Trying not to sideswipe the embankments (there is a natural tendency to think you are too close to the centre line) and dodging oncoming trucks (how do they manoeuvre those tight bendy hill roads…Mon Dieu!) I began to think of old black and white espionage movies like The Third Man and The 39 Steps. Even Nordic Noir. Or worse…Wolf Creek!!! What on earth was I doing?

The church ended up being only a ten minute drive away …and it was shut. “Ah, je suis très désolé” said my companion. “Never mind, venez avec moi and I will show you something.”.

Well by now we should have just said thanks, but no thanks, and bye bye but I said…”OK”. It must have still been his hat which was still perched at just the right de rigueur French angle. We drove off again to a country property that had in its centre a tall rectangular building, very dark, old and intimidating. Please come in said our companion and I said…”d’accord”!

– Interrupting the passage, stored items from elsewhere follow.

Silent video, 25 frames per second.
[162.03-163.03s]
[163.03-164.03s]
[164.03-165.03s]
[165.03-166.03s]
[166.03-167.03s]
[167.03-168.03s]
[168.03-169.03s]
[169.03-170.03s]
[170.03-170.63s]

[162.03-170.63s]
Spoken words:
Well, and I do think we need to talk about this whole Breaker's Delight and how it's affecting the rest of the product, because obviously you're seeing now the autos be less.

We had by now exchanged names and he had removed his hat. He opened the huge heavy door telling me it was 500 years old. Blimey I was thinking, he lives in here? We went in and immediately facing us were heavy old stairs and total blackness. He closed the door and I thought ‘well…hmmm…this is interesting’. I hoped we were not going downstairs to any cellar. We went up. Up to the third floor, in near total darkness holding on to a thick old oak handrail all the way because the stairs were so steep. “It’s up here” he said. I’m thinking what is this? Our demise?

The landing at the top opened into a sort of penthouse full of light and signs of life and apparently a connection to electricity. It was where he lived. He explained that he had inherited the property from his uncle and it had been in the family for centuries.

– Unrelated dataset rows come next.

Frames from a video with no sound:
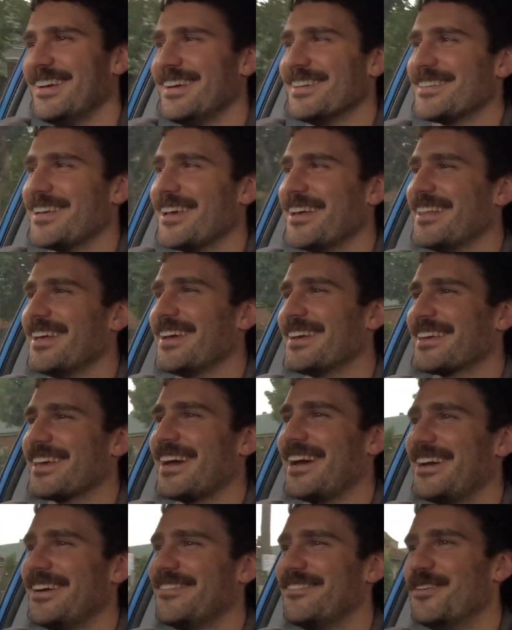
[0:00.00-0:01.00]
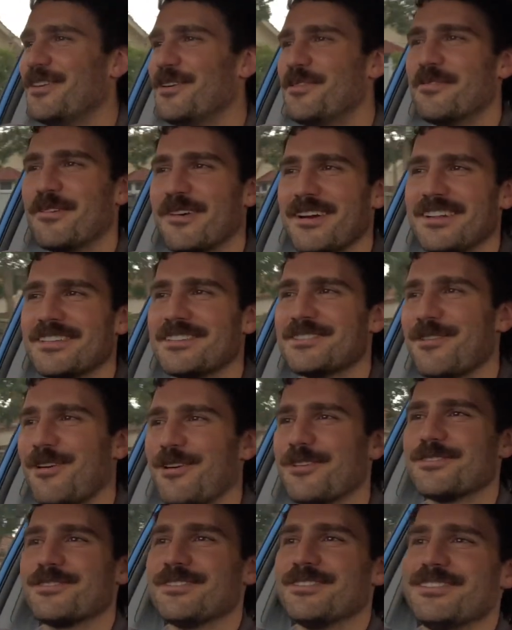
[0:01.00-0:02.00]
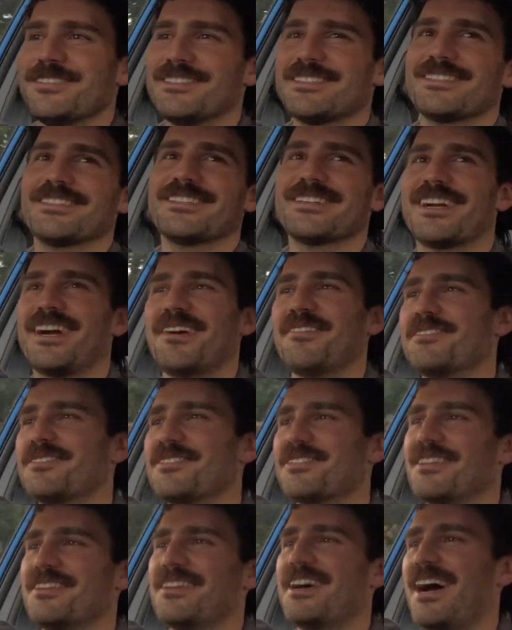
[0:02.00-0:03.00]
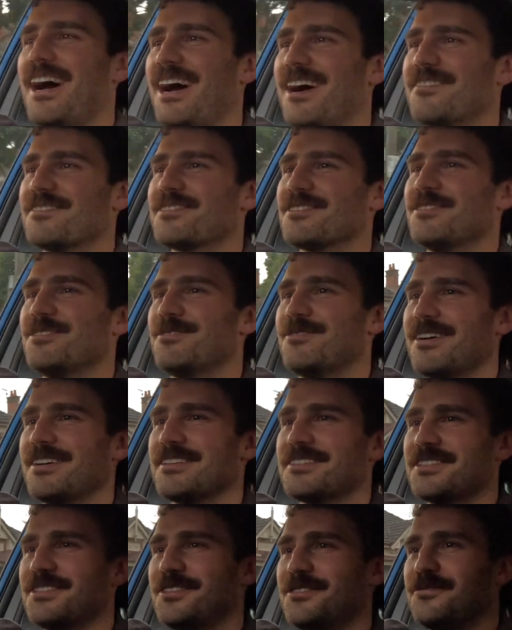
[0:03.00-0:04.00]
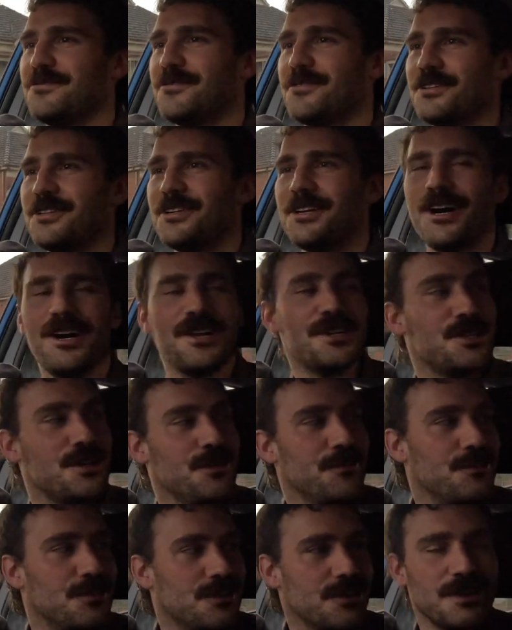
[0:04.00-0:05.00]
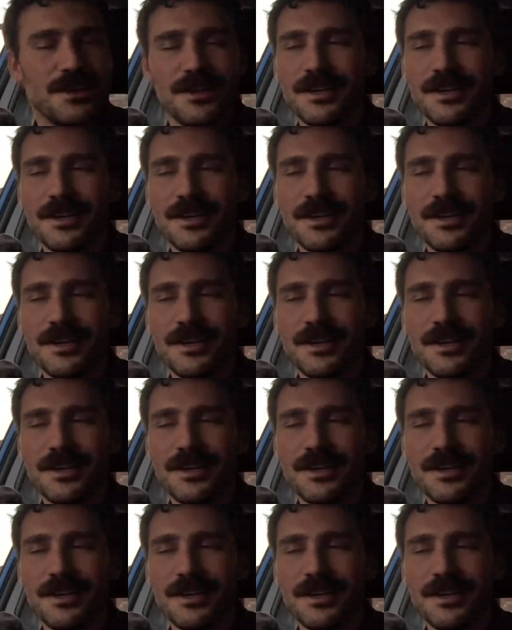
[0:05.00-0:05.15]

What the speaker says: So they came. Uber Eats groceries coming to the absolute rescue for the night shift.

We had an obligatory coffee and he brought out some paintings. Whoa! They looked like Matisse. Lots of them! “Come across to the studio” he said. I’m breathing a bit more rapidly now and have multitudinous thoughts in my head. What is this? Where are we really? Are we now going to the dungeon?

We went out to the landing and across pitch blackness to another door. He opened it and inside, thankfully illuminated by a few windows, was a time warp. Dark, dusty and reeking with age, nothing had been touched for decades. There was the usual clutter of brown tables, chairs, bookcases, easels and frames all covered with grey dust and pieces of paper, bits of chalk and zinc tubes of paint with other items associated with art…brushes, pencils, coloured paper, glue pots, frames, canvases. “This is where my uncle painted with Matisse” he said (FYI the paintings he had shown me were his uncles, not Matisse’s).

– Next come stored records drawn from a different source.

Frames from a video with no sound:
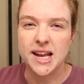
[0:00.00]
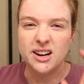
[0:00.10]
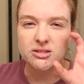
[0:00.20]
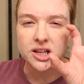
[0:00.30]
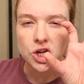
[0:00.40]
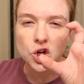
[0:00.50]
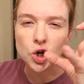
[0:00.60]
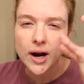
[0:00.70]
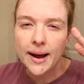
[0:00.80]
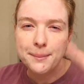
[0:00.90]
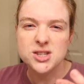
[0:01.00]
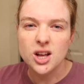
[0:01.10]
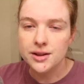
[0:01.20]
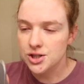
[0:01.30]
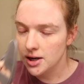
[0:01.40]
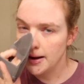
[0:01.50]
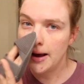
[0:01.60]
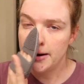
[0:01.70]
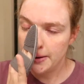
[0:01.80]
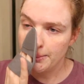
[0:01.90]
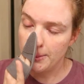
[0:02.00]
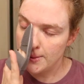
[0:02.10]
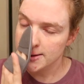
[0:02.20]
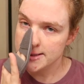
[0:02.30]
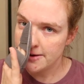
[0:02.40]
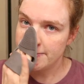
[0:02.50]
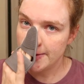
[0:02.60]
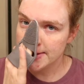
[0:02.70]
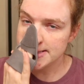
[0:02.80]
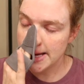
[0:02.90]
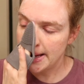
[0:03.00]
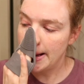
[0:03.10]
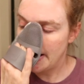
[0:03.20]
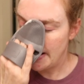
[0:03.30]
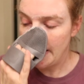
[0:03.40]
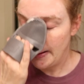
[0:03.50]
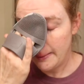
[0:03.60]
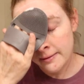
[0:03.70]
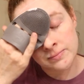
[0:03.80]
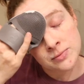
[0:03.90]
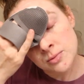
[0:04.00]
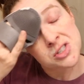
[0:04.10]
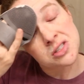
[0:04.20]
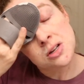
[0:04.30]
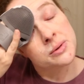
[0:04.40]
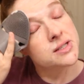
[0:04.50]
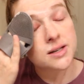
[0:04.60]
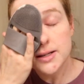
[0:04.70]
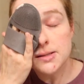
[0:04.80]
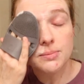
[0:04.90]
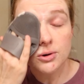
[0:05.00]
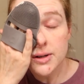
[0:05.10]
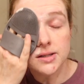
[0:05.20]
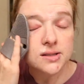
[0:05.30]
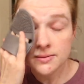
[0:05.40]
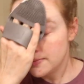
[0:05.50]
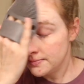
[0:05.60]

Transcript: and it really grabs all the junk out of your pores, it feels like, which is always a nice bonus.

I didn’t know whether to fall over or gasp or stay in my state of shock plus I had to stay upright as I could have fallen on something important. So I stood still and just took it all in, utterly having lost all speech. I was in the room where Matisse painted in his final years. Possibly no one else had ever seen this room.

Exiting backwards out of the room, in honour of what was before me, we went back to the penthouse. Our new friend was so pleased to have shared this with us. He remains a very famous legend himself and we were privileged and honoured to meet him but privacy prevents disclosing his name.

To this day I don’t know why this happened but the synchronicity of life really does throw you some experiences.

For your information Villa La Rêve in Vence, France (Matisse’s actual home during his old age which is NOT the house in this article) is available for painting groups to hire out. It also holds art classes. Google Villa La Rêve for information.